The average and standard deviation age of the vehicles involved in an accident per accident severity can then be calculated using the code below. Note how the second aggregation function sd (standard deviation) is added after the first aggregation function, to create a second column of aggregated values.

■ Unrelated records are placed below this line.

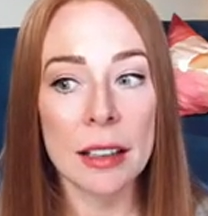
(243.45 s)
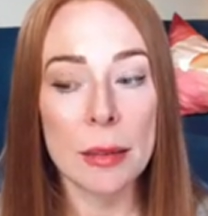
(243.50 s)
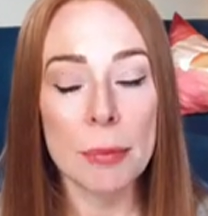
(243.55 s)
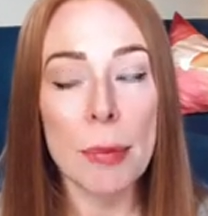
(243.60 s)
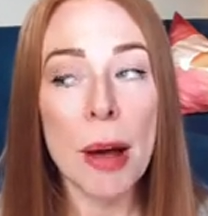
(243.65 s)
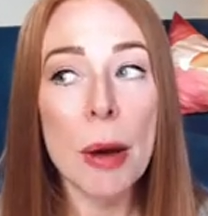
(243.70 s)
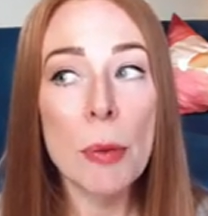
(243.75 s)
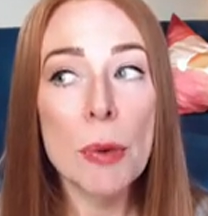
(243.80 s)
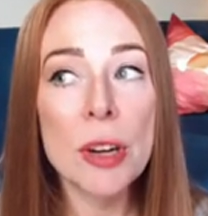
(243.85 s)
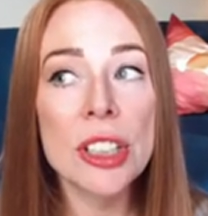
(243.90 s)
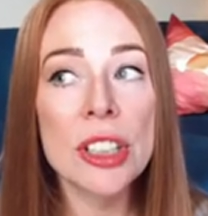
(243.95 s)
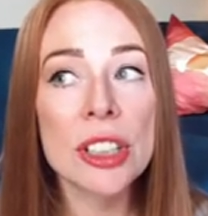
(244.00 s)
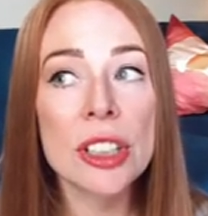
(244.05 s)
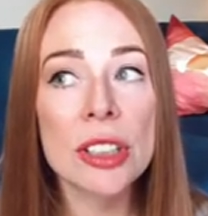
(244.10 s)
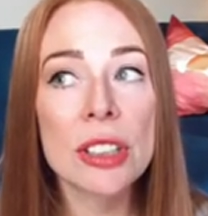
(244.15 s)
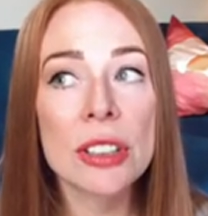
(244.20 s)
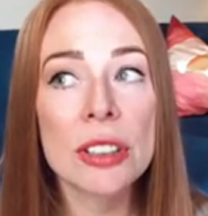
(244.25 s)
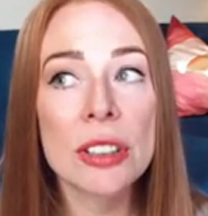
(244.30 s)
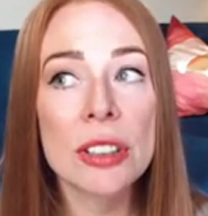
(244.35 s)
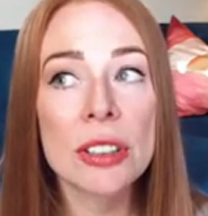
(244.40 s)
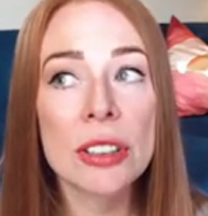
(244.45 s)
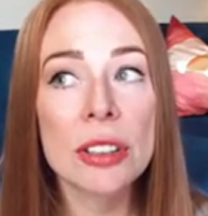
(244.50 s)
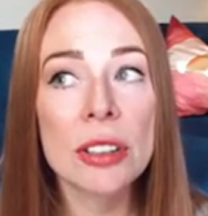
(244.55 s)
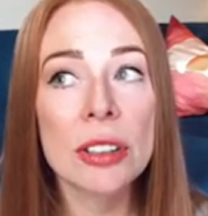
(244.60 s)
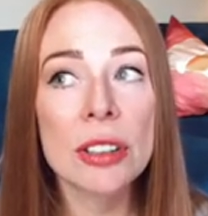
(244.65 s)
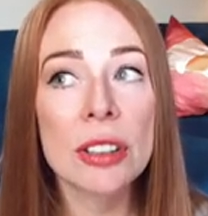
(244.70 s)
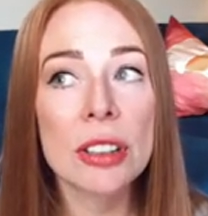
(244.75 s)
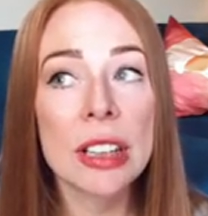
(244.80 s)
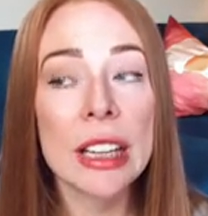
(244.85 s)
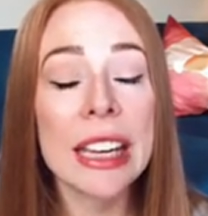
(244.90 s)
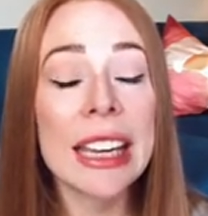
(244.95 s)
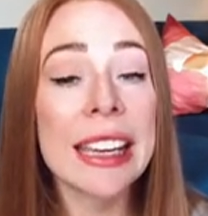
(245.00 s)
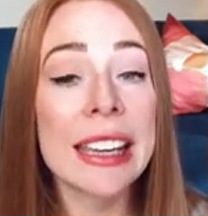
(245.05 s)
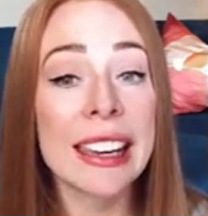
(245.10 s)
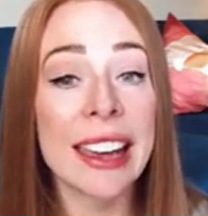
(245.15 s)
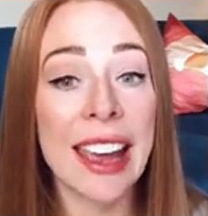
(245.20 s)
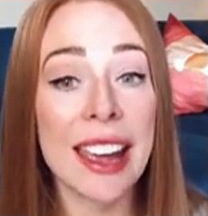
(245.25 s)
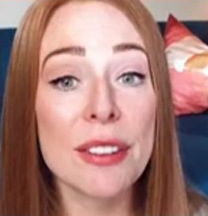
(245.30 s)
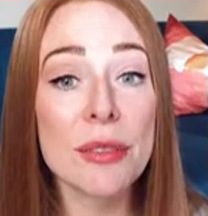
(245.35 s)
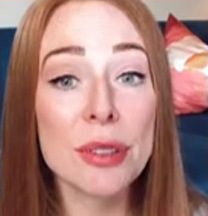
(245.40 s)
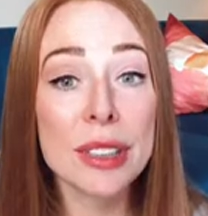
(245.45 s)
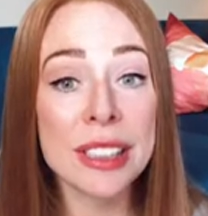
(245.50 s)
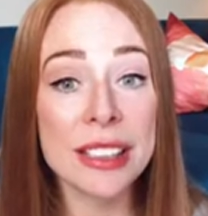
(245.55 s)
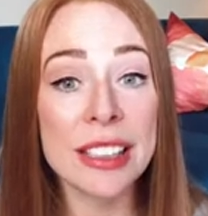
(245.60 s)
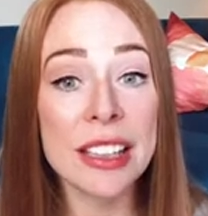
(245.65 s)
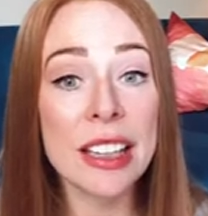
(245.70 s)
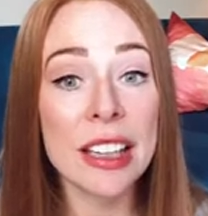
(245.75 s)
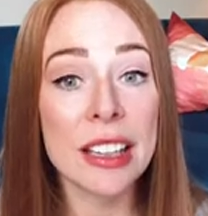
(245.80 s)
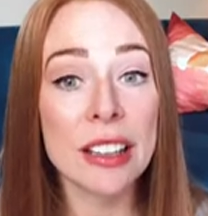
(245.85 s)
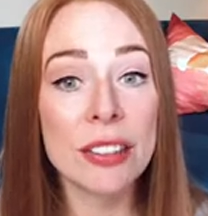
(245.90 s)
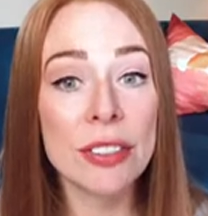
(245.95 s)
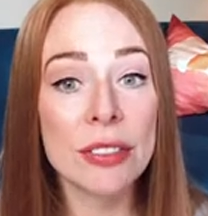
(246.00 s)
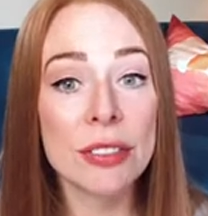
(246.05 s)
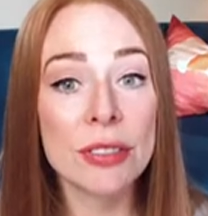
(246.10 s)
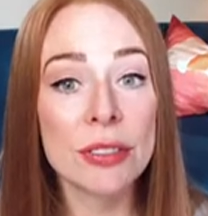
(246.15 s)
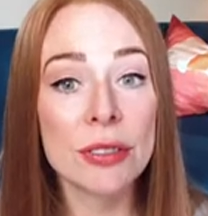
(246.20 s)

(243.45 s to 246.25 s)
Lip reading: by which it can receive,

# Group and average severity per Urban and Rural areas
accidents_vehicles_severity_age <- summarise(
  group_by(
    accidents_vehicles,
    Accident_Severity
  ),
  avg_age = mean(Age_of_Vehicle),
  stddev_age = sd(Age_of_Vehicle)
)

# Inspect the content in data frame
kable(accidents_vehicles_severity_age)
Accident_Severity avg_age stddev_age
1 5.929286 6.227915
2 5.123257 6.280692
3 5.148115 5.815070

Finally, images can be included in RMarkdown documents by simply adding the corresponding code. The boxplot can be created using the boxplot function of the base library graphics. The first arguments requires the name of the variable to be shown on the y-axis and the name of the variable to be used to categorise the cases on the x-axis, separate by a tilde symbol. The data to be used in specified using the data parameter. The example below also illustrate (in the RMarkdown code) how to specify the caption and size of the figure using the arguments of the code chunk.

boxplot(Age_of_Vehicle ~ Accident_Severity, data = accidents_vehicles)
Age of vehicles per accident severity

Age of vehicles per accident severity

Exercise

Add another section of R code below, that creates a new column for the accidents dataset, which represents the hour of the accident – e.g., from 18:45 to 18. That can be achieved using the function substr (to select a section of a character variable, see ?substr) on the column Time and the converting the result as.numeric.

Once the first part above is completed, calculate the number of accidents per hour of the day in which the accident happened, and then the average severity per hour of the day. Then, merge the accidents and vehicles again, and calculate the average age of the driver per hour of the day.

Solutions are provided in the script Reproducible_analysis_Exercise_solution.R in the Analysis folder.